Source records
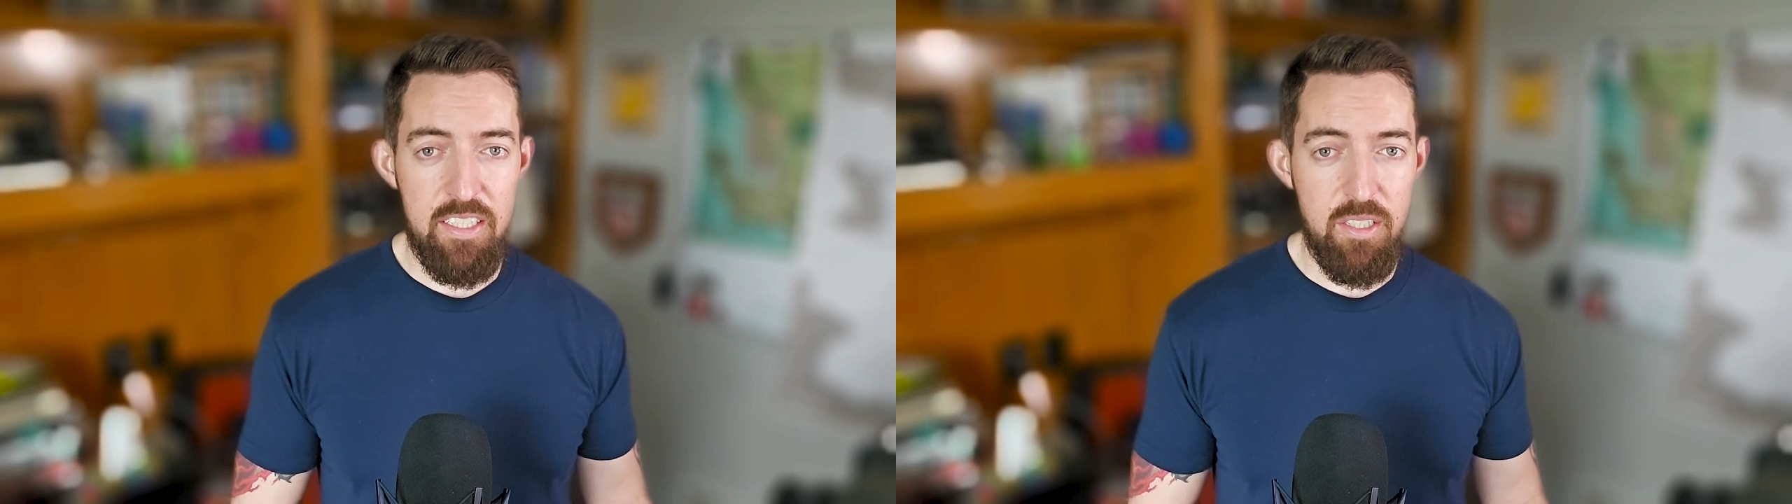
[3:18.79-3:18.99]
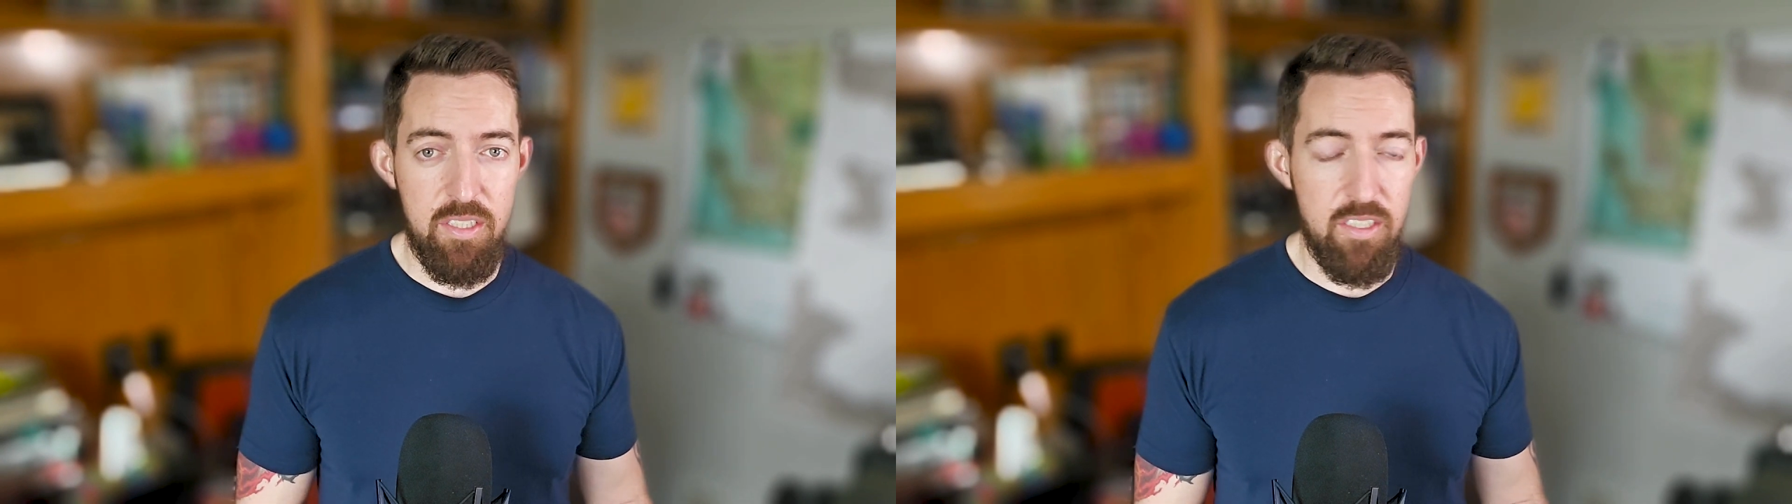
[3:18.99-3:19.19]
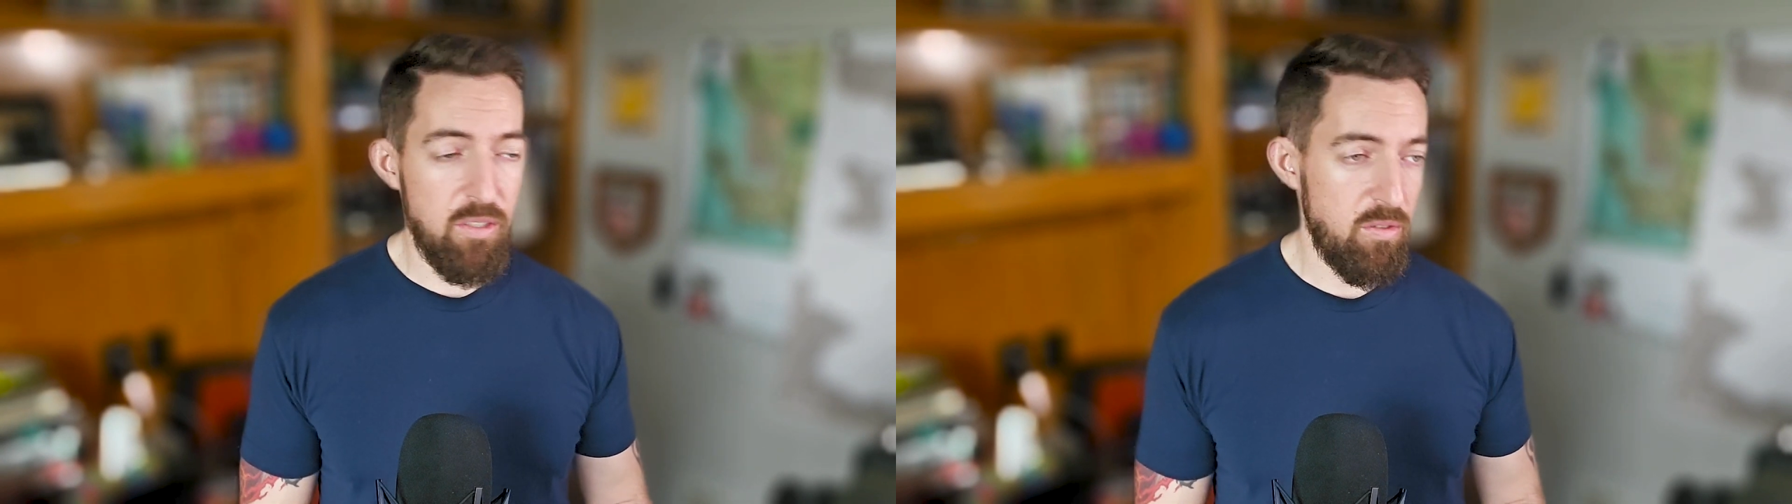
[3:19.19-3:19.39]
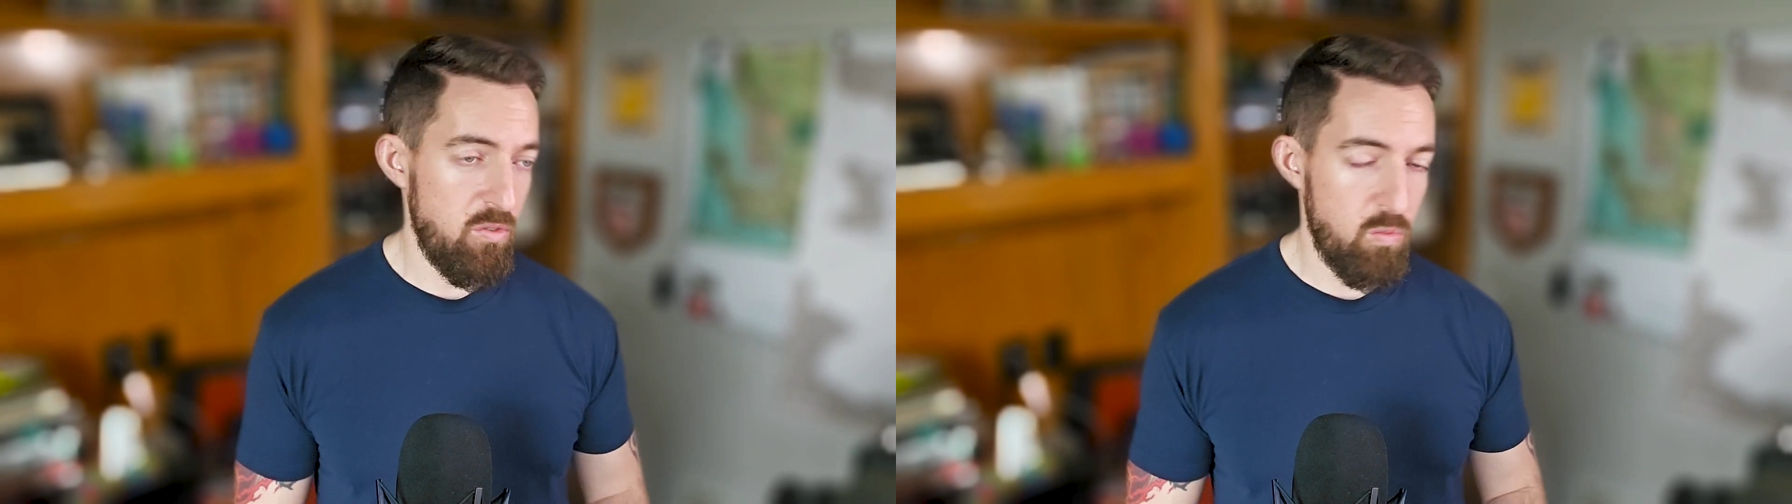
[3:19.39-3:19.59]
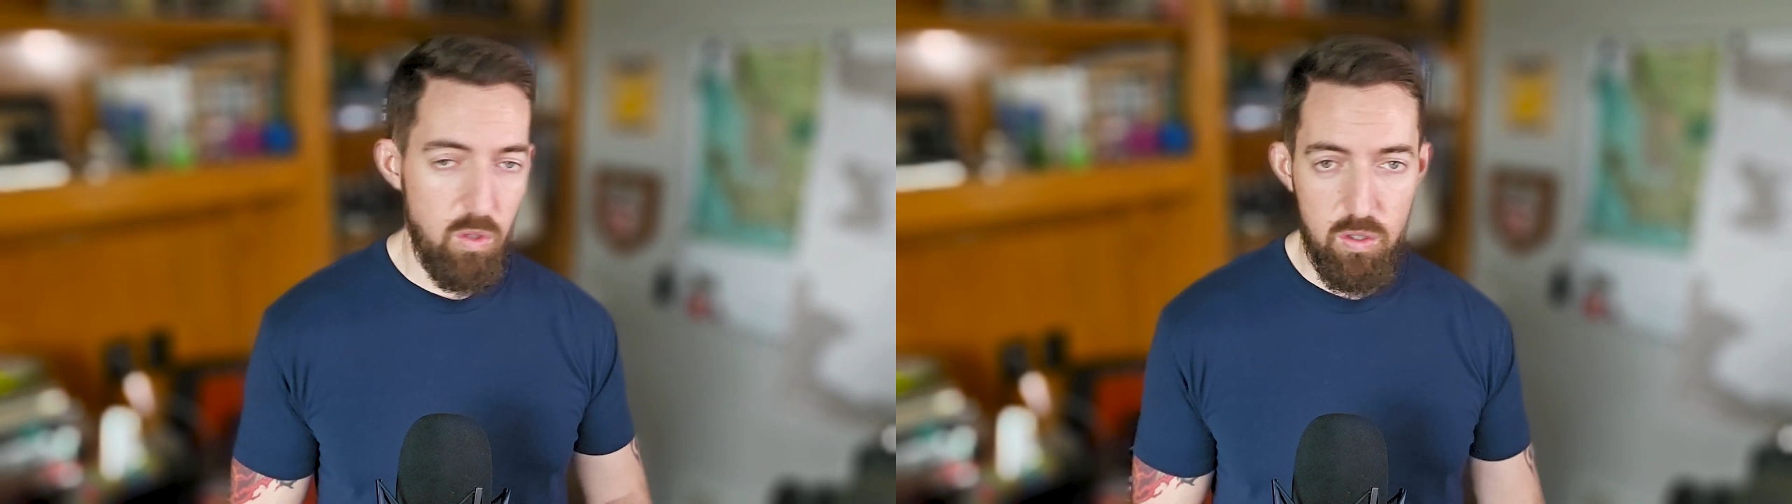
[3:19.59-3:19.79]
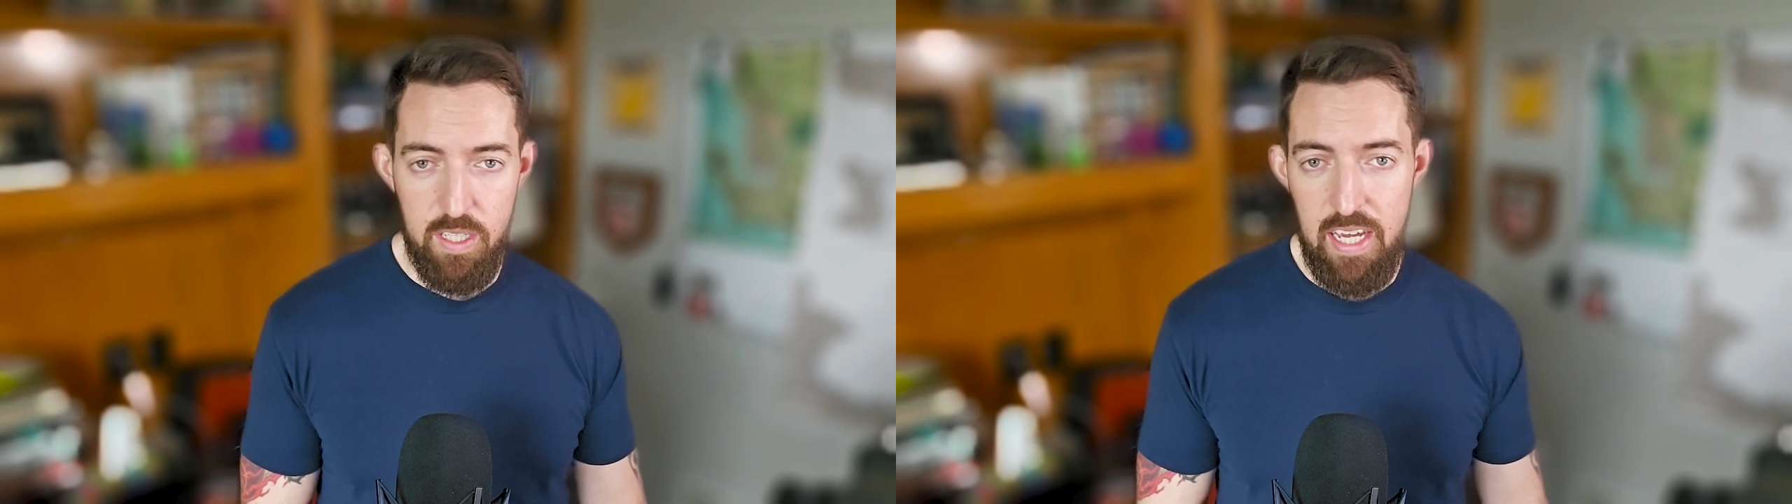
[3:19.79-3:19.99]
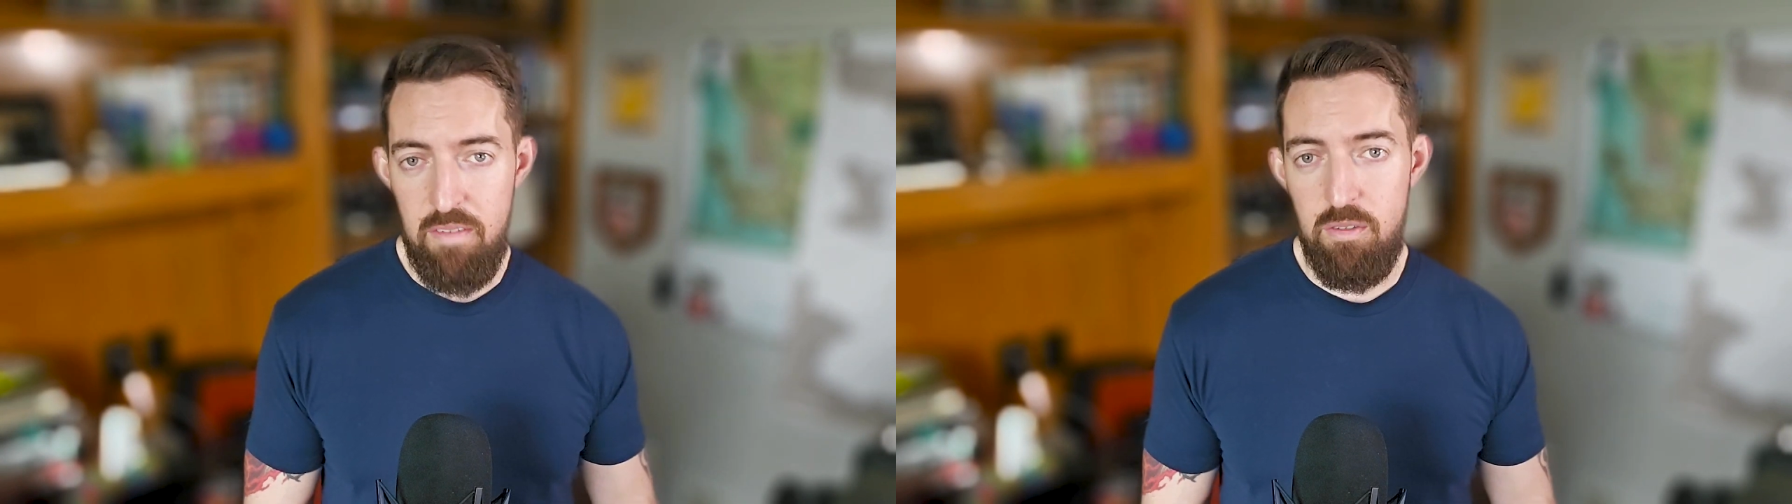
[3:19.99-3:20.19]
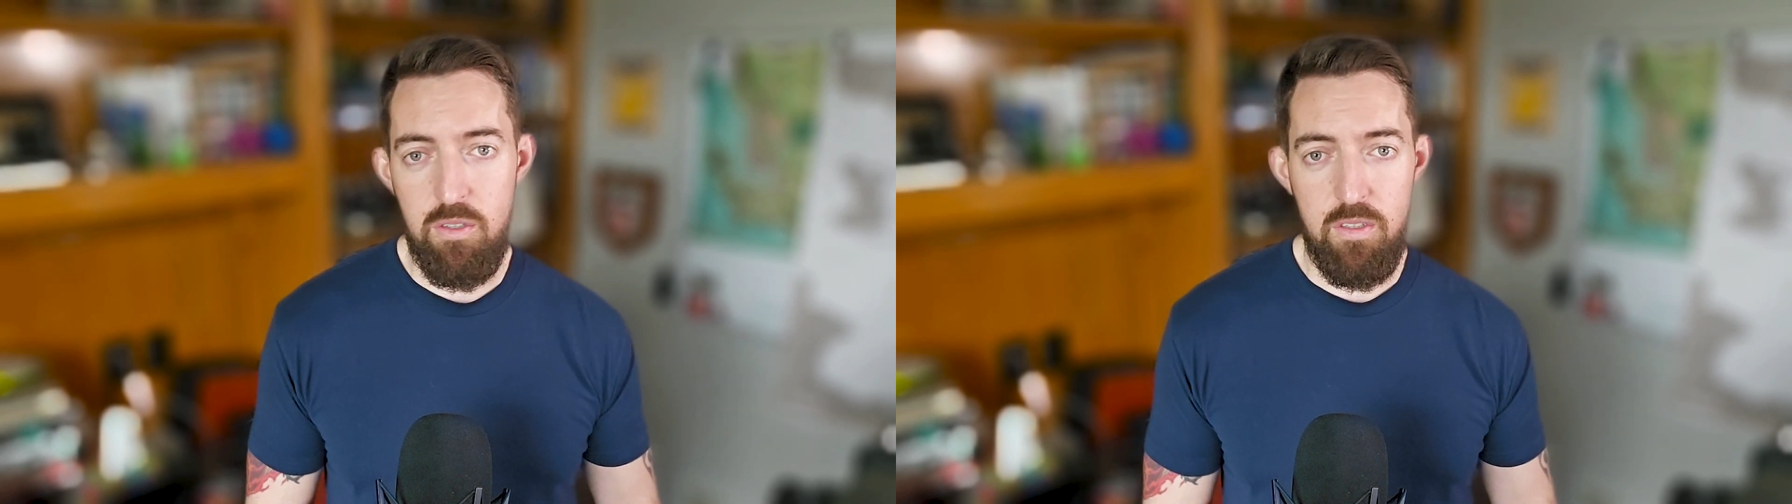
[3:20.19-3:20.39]
you could use World
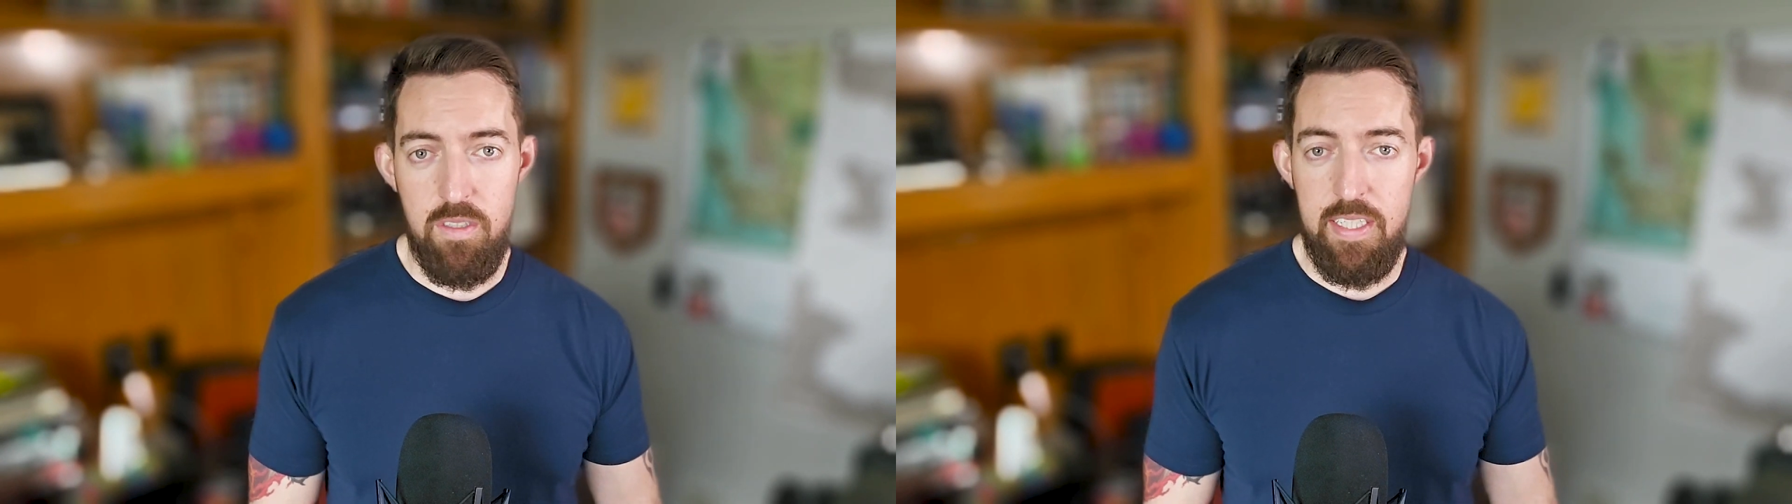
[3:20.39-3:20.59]
Anvil,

*YOUR TASK*. Without changing a word, retype every entry above, but drop its pictures.

*RESULT FOR THIS EXERCISE*.
[3:18.79-3:18.99]
[3:18.99-3:19.19]
[3:19.19-3:19.39]
[3:19.39-3:19.59]
[3:19.59-3:19.79]
[3:19.79-3:19.99]
[3:19.99-3:20.19]
[3:20.19-3:20.39]
you could use World
[3:20.39-3:20.59]
Anvil,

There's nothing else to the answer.